● **WORK TASK**: When a picture appears among the records, leave it out, and copy all else exactly.

● **DATASET RECORDS**:
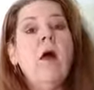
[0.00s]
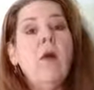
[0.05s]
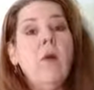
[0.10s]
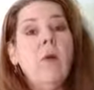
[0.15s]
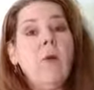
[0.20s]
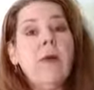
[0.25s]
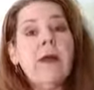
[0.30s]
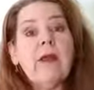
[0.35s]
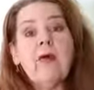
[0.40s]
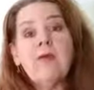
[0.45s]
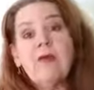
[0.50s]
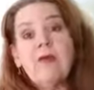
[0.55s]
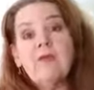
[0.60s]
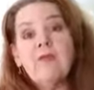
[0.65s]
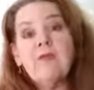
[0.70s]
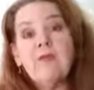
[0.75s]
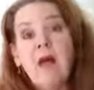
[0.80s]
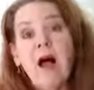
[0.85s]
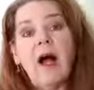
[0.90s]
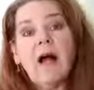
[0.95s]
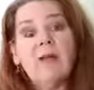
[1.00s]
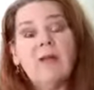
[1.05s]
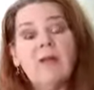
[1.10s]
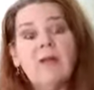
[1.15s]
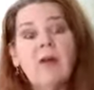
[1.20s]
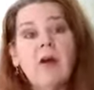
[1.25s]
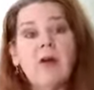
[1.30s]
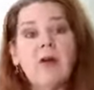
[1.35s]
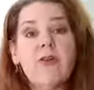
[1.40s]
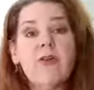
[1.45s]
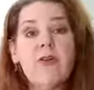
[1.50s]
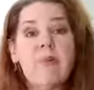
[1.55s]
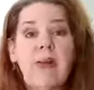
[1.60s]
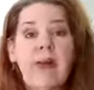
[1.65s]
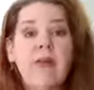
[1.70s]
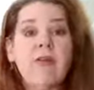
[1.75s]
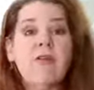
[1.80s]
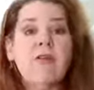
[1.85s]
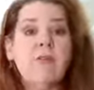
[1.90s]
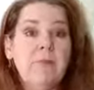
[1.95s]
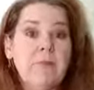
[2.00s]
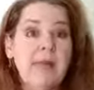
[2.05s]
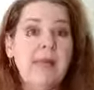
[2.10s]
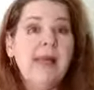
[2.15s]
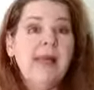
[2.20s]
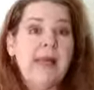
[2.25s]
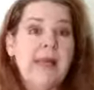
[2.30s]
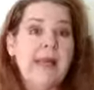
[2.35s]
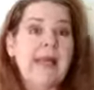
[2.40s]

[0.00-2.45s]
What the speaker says: or he could have lost large amounts of blood,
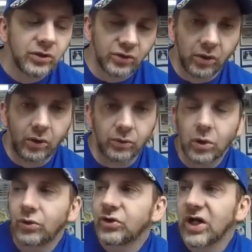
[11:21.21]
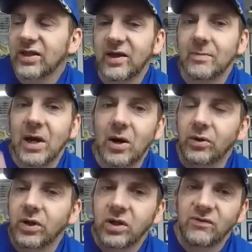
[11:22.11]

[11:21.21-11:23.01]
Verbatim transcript: So go check them out.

● **SOLUTION TO THIS EXERCISE**:
[0.00s]
[0.05s]
[0.10s]
[0.15s]
[0.20s]
[0.25s]
[0.30s]
[0.35s]
[0.40s]
[0.45s]
[0.50s]
[0.55s]
[0.60s]
[0.65s]
[0.70s]
[0.75s]
[0.80s]
[0.85s]
[0.90s]
[0.95s]
[1.00s]
[1.05s]
[1.10s]
[1.15s]
[1.20s]
[1.25s]
[1.30s]
[1.35s]
[1.40s]
[1.45s]
[1.50s]
[1.55s]
[1.60s]
[1.65s]
[1.70s]
[1.75s]
[1.80s]
[1.85s]
[1.90s]
[1.95s]
[2.00s]
[2.05s]
[2.10s]
[2.15s]
[2.20s]
[2.25s]
[2.30s]
[2.35s]
[2.40s]

[0.00-2.45s]
What the speaker says: or he could have lost large amounts of blood,
[11:21.21]
[11:22.11]

[11:21.21-11:23.01]
Verbatim transcript: So go check them out.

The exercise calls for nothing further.